**EXERCISE OBJECTIVE:** Your answer must be only the lines below from the one containing "(4.17 s to 5.21 s)" through the one containing "Transcript: Whatever is", copied exactly, with the pictures left out.

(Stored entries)

"""

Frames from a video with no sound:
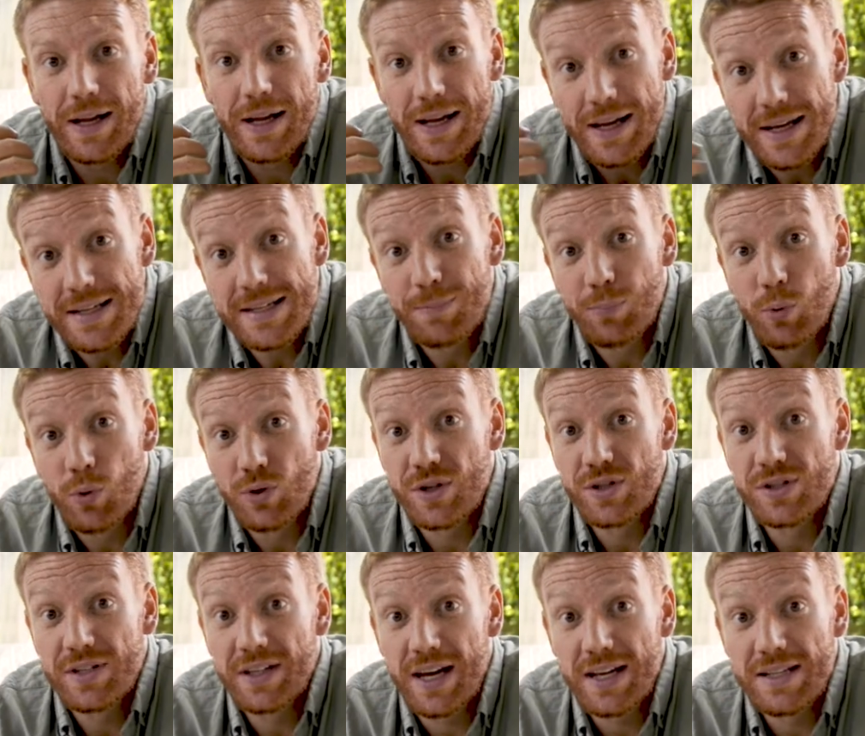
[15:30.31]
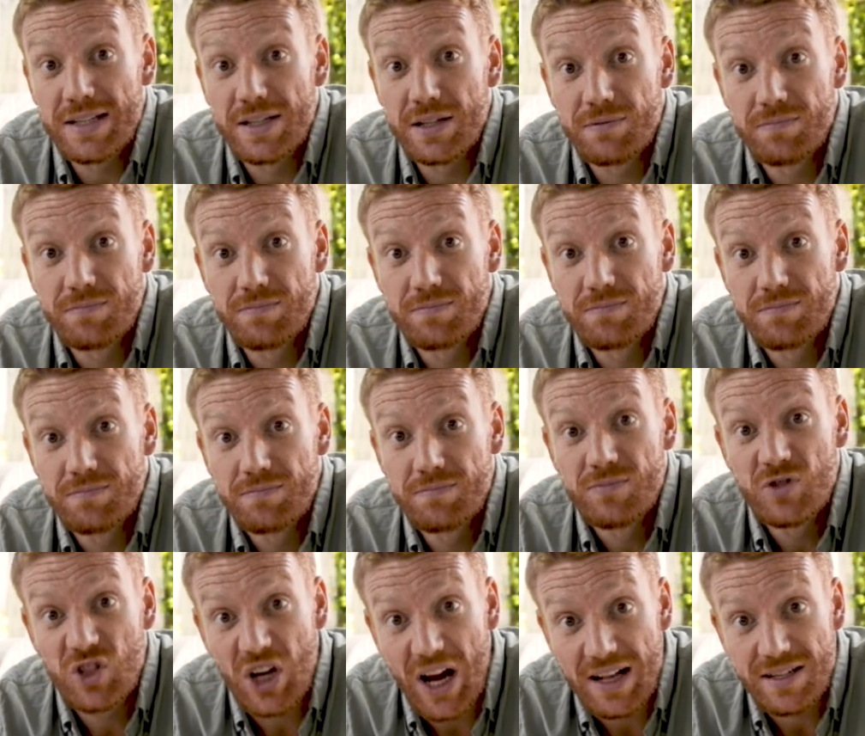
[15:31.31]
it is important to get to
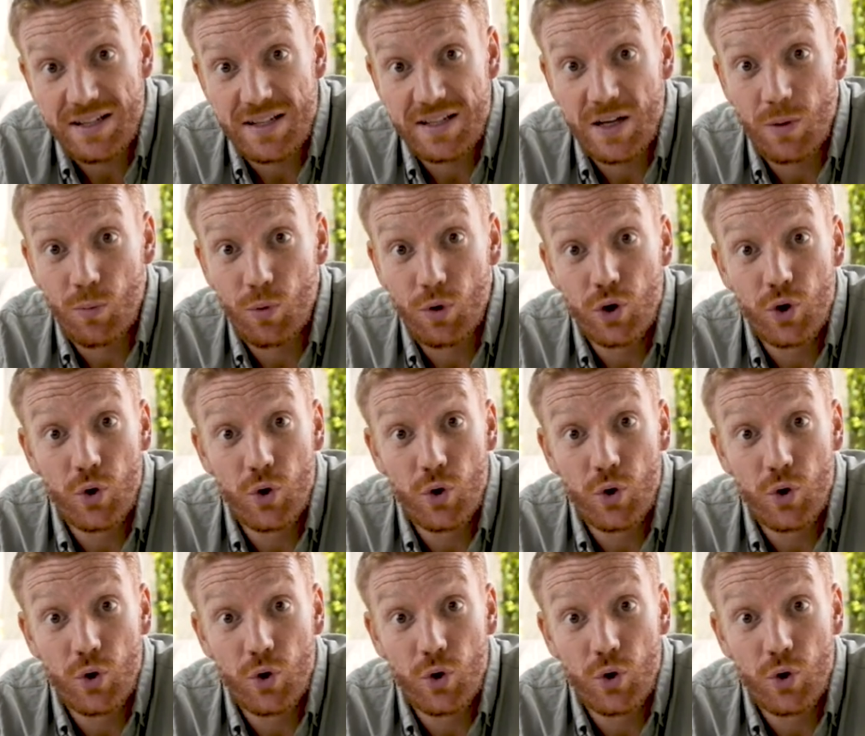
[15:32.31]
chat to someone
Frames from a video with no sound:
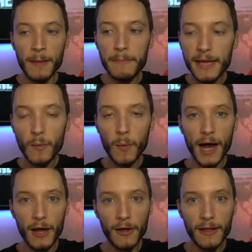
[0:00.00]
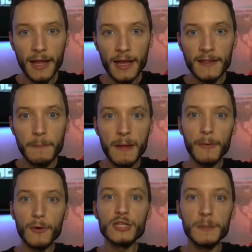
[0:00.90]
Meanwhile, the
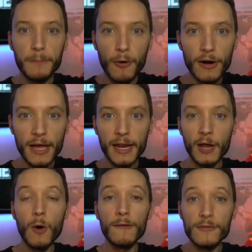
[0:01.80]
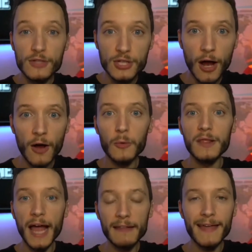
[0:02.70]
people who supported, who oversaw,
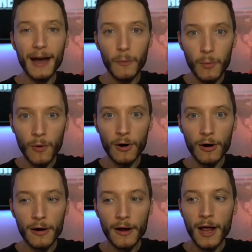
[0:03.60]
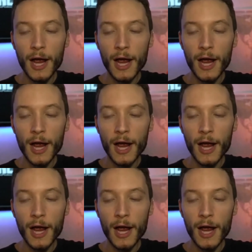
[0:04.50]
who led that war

"""
"""

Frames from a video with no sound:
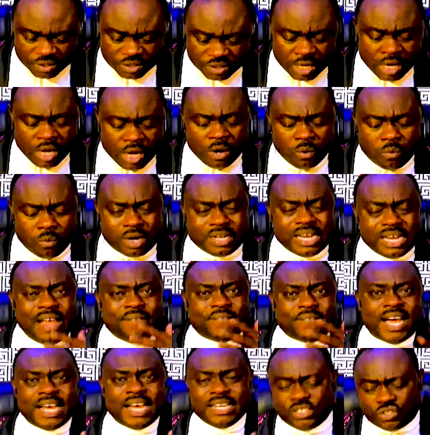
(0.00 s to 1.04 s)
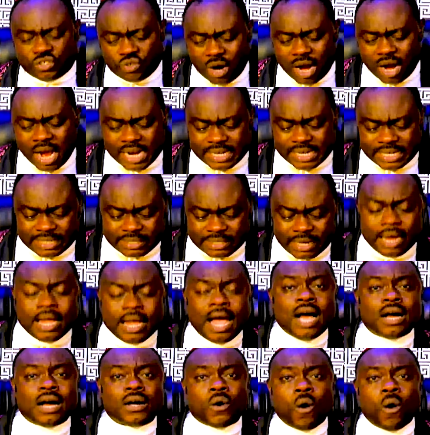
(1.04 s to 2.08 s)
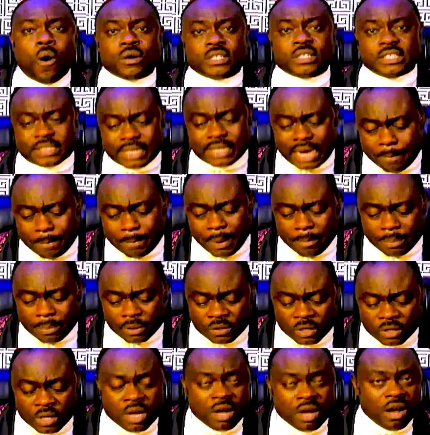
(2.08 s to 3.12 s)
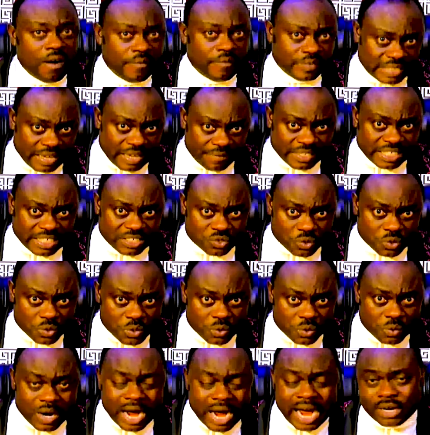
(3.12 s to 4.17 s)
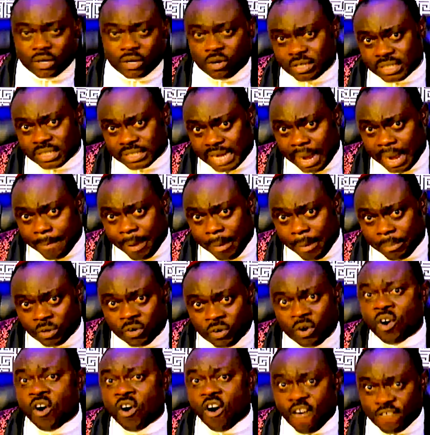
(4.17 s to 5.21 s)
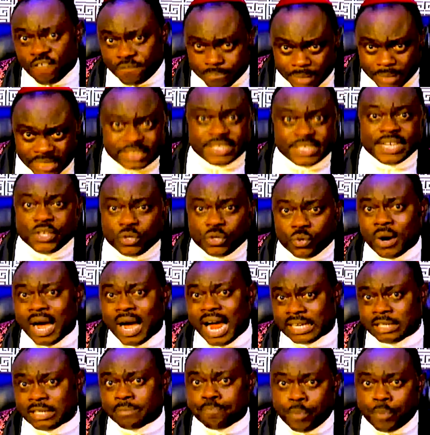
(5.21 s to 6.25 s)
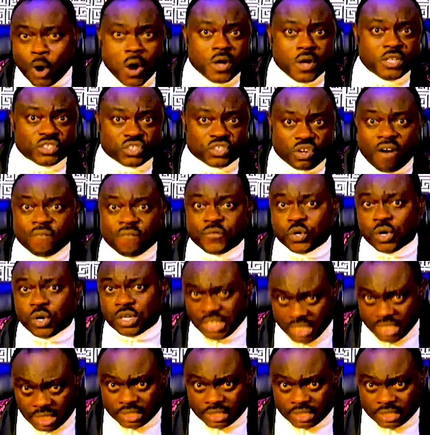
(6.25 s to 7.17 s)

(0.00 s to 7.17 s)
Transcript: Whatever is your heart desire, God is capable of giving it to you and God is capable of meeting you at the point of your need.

"""

**EXERCISE RESULT:**
(4.17 s to 5.21 s)
(5.21 s to 6.25 s)
(6.25 s to 7.17 s)

(0.00 s to 7.17 s)
Transcript: Whatever is your heart desire, God is capable of giving it to you and God is capable of meeting you at the point of your need.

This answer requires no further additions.